The Curious AI Company shows cutting-edge AI research results in human-like learning, human-like decision making and symbolic thinking.

A Finnish deep-tech startup, the Curious AI Company is building the autonomous AI of the future.

Founded in 2015 and building on decades of previous research, Curious AI is researching, testing and developing the building blocks of the autonomous AI of the future – the one that will have a rich inner life, learn by trial and error, and behave in a human-like manner, exploring and making intuitive one-shot decisions.

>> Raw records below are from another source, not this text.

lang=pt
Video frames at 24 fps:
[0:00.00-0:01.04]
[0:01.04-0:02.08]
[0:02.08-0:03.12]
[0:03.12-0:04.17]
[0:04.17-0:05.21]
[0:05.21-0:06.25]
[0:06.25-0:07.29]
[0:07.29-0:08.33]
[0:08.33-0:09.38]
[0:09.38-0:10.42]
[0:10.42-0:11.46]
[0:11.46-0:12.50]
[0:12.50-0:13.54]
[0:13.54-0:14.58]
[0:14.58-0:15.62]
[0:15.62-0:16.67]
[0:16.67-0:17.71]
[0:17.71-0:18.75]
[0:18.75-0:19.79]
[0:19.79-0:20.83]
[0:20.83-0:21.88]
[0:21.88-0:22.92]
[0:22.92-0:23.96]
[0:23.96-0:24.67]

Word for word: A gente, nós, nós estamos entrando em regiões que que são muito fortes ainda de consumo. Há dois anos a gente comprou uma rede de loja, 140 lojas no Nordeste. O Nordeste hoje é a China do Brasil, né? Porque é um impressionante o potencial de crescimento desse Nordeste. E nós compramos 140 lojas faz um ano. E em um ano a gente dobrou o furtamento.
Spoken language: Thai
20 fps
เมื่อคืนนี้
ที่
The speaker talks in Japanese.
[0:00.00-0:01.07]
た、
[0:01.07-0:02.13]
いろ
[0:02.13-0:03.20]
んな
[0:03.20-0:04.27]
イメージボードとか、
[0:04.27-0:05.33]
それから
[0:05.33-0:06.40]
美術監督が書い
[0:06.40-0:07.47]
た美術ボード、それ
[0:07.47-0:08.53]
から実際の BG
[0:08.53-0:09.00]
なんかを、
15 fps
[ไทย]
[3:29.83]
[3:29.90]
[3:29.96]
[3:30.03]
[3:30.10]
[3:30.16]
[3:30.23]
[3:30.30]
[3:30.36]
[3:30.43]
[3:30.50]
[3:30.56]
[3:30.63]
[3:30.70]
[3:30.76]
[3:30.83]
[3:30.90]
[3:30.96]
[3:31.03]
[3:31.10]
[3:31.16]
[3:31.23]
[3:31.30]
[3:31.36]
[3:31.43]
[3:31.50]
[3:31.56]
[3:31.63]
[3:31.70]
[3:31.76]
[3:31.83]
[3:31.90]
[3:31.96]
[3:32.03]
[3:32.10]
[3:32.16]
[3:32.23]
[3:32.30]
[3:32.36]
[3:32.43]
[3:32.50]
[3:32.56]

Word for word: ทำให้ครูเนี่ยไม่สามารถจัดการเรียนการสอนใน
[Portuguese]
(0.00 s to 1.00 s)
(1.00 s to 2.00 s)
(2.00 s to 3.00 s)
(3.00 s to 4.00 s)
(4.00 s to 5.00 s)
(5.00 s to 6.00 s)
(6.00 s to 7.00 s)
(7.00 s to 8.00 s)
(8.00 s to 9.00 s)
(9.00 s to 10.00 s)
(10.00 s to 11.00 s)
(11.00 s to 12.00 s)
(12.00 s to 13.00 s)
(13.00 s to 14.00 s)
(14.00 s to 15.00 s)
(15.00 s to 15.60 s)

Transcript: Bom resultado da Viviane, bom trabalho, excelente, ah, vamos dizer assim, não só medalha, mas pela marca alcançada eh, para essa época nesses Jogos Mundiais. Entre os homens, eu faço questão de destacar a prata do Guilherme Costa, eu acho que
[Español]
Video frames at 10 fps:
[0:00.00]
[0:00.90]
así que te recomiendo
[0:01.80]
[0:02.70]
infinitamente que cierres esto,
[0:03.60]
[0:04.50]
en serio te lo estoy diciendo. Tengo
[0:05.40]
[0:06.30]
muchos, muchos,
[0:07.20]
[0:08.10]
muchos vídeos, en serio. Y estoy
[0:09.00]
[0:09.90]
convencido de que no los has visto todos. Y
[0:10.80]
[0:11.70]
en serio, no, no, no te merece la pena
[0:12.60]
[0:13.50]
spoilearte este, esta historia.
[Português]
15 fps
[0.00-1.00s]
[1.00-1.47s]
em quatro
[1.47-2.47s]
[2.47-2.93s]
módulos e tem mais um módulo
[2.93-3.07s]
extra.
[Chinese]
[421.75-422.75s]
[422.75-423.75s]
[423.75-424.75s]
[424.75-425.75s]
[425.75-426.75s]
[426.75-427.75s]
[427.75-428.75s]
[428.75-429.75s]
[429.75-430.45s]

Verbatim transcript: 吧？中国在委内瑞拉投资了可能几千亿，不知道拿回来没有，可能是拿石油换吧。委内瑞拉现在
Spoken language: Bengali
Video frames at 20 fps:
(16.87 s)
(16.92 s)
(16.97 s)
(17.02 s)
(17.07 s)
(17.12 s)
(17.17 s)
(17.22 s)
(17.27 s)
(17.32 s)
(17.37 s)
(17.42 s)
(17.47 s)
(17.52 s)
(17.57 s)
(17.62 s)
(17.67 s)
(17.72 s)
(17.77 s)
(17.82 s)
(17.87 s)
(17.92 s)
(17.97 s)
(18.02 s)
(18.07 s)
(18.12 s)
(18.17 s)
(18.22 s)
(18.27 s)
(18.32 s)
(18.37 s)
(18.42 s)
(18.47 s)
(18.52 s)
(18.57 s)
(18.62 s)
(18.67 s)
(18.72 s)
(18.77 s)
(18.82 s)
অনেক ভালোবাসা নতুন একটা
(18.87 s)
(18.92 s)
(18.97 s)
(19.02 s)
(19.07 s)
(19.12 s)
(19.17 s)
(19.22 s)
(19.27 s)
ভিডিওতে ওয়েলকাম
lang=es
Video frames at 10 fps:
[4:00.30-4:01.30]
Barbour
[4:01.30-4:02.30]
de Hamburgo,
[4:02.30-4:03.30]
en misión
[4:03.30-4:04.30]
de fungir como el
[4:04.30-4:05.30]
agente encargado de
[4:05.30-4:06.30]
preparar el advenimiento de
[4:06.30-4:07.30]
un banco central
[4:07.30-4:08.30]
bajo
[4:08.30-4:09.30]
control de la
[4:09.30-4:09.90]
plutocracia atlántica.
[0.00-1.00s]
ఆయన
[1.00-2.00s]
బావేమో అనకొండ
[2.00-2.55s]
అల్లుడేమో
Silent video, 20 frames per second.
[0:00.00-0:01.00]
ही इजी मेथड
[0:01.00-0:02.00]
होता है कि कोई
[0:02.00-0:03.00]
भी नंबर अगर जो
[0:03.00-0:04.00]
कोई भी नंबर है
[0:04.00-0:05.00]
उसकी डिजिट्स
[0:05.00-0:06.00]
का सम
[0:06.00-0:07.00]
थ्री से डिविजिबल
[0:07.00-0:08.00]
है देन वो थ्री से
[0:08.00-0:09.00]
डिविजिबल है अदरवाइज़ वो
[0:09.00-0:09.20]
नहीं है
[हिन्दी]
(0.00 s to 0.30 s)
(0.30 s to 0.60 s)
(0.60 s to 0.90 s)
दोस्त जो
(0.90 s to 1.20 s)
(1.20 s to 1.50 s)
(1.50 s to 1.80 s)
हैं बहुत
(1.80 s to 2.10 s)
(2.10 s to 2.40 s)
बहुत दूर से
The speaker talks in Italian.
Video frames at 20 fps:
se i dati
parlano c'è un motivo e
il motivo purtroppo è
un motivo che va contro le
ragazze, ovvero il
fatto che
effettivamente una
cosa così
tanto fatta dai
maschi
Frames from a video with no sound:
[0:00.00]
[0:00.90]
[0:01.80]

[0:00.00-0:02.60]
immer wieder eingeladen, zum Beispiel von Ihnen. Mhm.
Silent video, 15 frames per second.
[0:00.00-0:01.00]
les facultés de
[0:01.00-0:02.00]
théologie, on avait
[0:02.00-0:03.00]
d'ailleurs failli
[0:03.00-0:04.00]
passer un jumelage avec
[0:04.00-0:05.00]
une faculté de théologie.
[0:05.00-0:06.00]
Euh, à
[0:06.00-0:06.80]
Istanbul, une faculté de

Contributing to creating something that is still far in the future calls for scientific curiosity and a bold explorer spirit. You have to know where you are going. And you have to have enough funding to carry you through the phase when you are not yet offering a concrete product.

Making digital coworkers

Portrait of Harri Valpola in front of a black marble wall.

“We are the first to bring a key human learning mechanism to computers,” says Harri Valpola of the Curious AI Company.Photo: Ville Rinne

“We are the first to bring a key human-learning mechanism to computers,” says founder and CEO Harri Valpola.

“We humans can solve many problematic tasks once we are given the correct answer a couple of times, for example when a mother tells a child what a dog looks like,” he says. “To learn largely independently, we need plenty of real-life observations (raw data), a handful of correct examples (labelled data) and perhaps some corrections (‘That’s not a dog, that’s a sheep’).”

In machine learning, this is known as semi-supervised learning. In 2015, Curious AI published an AI system that can learn handwritten digits from just ten examples – for example, ten different renditions of the figure six.

“Now we have upgraded the AI system to tackle much more difficult problems,” says Valpola. “When scaled up, such a system may allow the automation of human knowledge work. The final product we are developing is called a digital coworker.”